In the era of climate change, the production of energy through the burning of fossil fuels is on everyone’s mind (well, not everyone, unfortunately…). How much of the energy that the U.S. produces is from fossil fuel sources? What about from renewable energy sources? The data for this worksheet contains information about energy production in the United States from as early as 1949 until present, and is divided up by energy source. The data was retrieved from the U.S. Energy Information Administration back in 2019 (https://www.eia.gov/totalenergy/data/annual/).
I slightly modified the dataset from its original form, but purposefully left it somewhat messy - the cleaning of data is 90% of data science anyways!
Your goal in this section is to take a dataframe from “somewhat messy” to “clean and tidy” and produce two graphs of the US’s energy production over time, separated by source of energy.

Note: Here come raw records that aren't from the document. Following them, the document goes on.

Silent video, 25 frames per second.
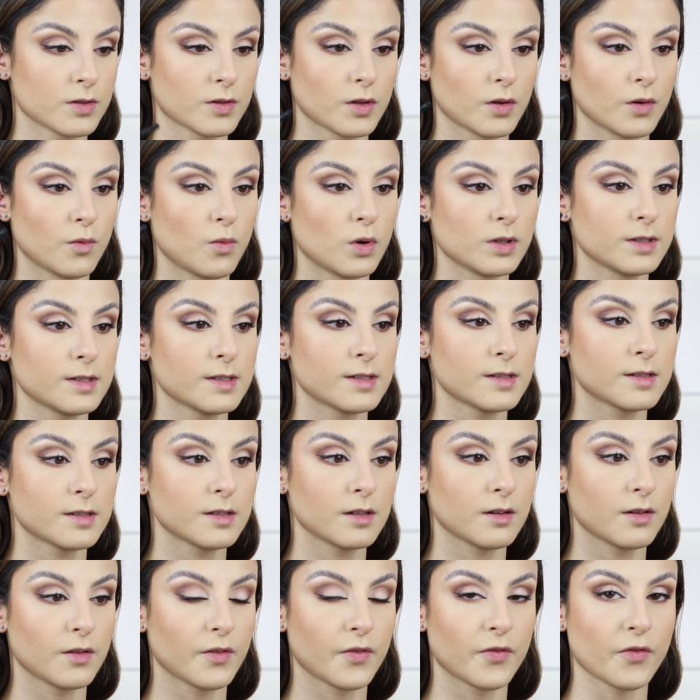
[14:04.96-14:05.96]
So once
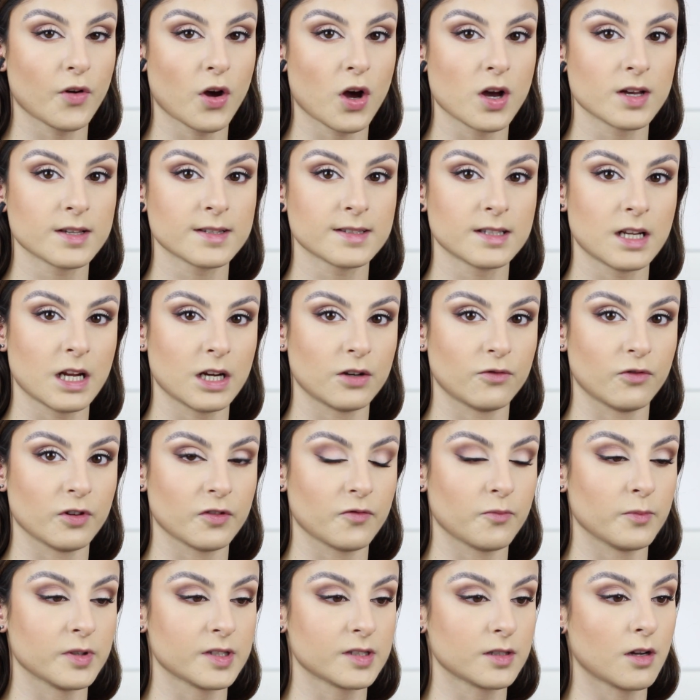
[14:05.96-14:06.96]
the first layer
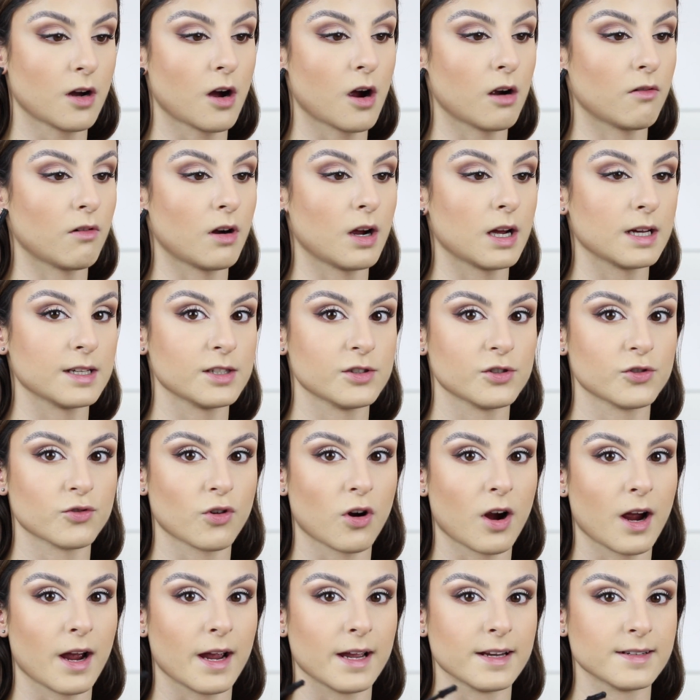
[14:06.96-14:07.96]
of mascara has
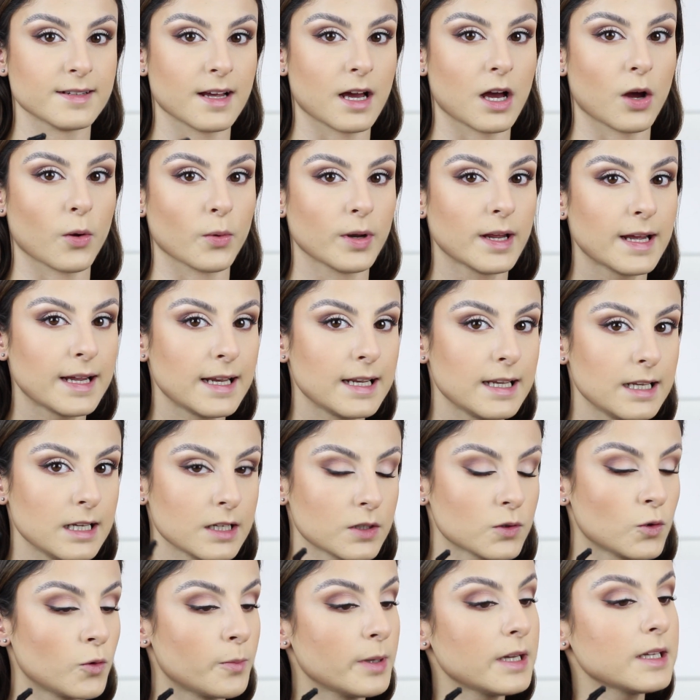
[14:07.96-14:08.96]
dried down a
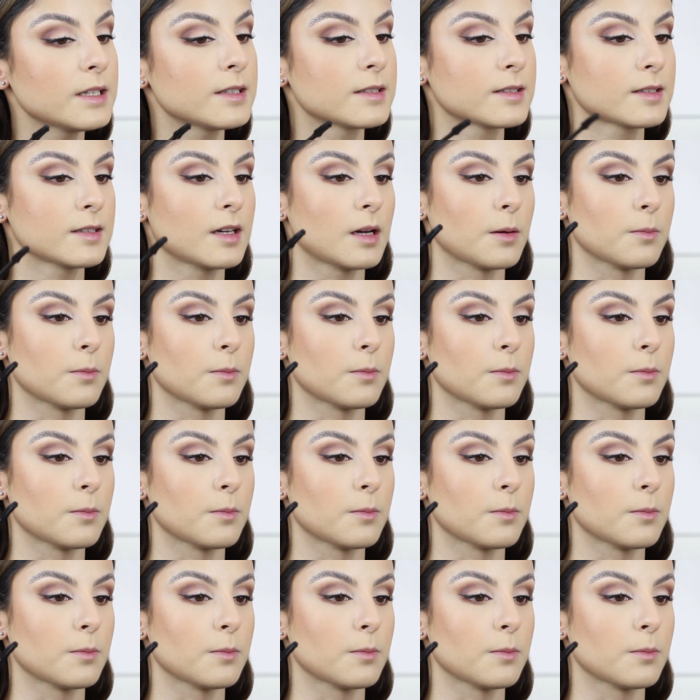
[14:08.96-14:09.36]
little bit,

This is a longer and trickier section 2 than in previous activities. Along the way you will use many of the data wrangling and visualization tools that you’ve learned in the past few lessons. The questions in the section will ask you to complete specific tasks - make sure you complete them before moving on to the next question, and ask us if you get stuck!
Read in the dataframe US_energy.wide.csv and store it as
US_energy.wide
Run code to find the unique values in the YYYYMM column. What values do you think these represent?

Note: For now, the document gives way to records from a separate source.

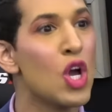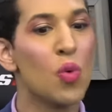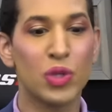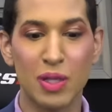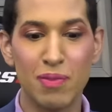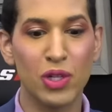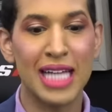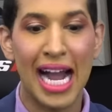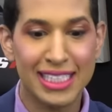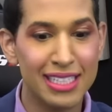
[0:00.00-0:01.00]
with the most
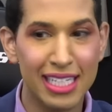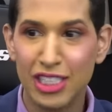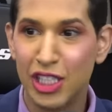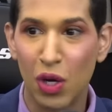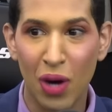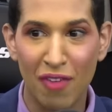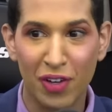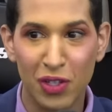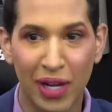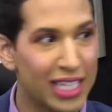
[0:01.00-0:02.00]
isolated geographic
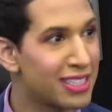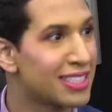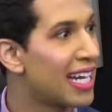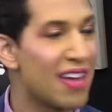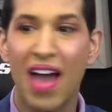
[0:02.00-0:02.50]
locations that I have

According to the column name, the first four digits of each value are
the year, while the last two digits are the month. Using the
separate() function, create two new columns from the YYYYMM column:
one with the year values, and one with the month values. Store the
new dataframe to use later as US_energy.sep.
Hint: Remember the two different ways you can separate a column using the “sep” argument. See the separate() help page for more info.
Are the values in your two new columns numeric or character? If
character, change them to numeric within a mutate() function before
storing the new dataframe as US_energy.sep.
Check out the unique values for “month” in this dataframe. What do you
think month 13 represents? Let’s remove it for now: Filter your
dataframe to exclude rows where the month column is 13. Store the new
dataframe as US_energy.monthly (Hint: !=)
It appears that there are two main types of production columns
represented here: There are variables for specific energy production
sources (e.g. Coal Production, Wind Energy) as well as variables for
the overall broad energy categories of
Total Renewable Energy Production, Total Fossil Fuels Production,
and Total Primary Energy Production (which is the sum of the previous
two). Since these two types of data might be confusing to display on the
same graph, let’s split the US_energy.monthly dataframe into the two
types:
Create two new dataframes based off of the US_energy.monthly
data: 1) one dataframe named specific_prod which has the data for the
specific production sources such as Coal, Crude Oil, Wind, etc, and 2) a
second dataframe named broad_prod which has the data for the three
broad production categories of: Total Renewable Energy Production,
Total Fossil Fuels Production, and Total Primary Energy Production.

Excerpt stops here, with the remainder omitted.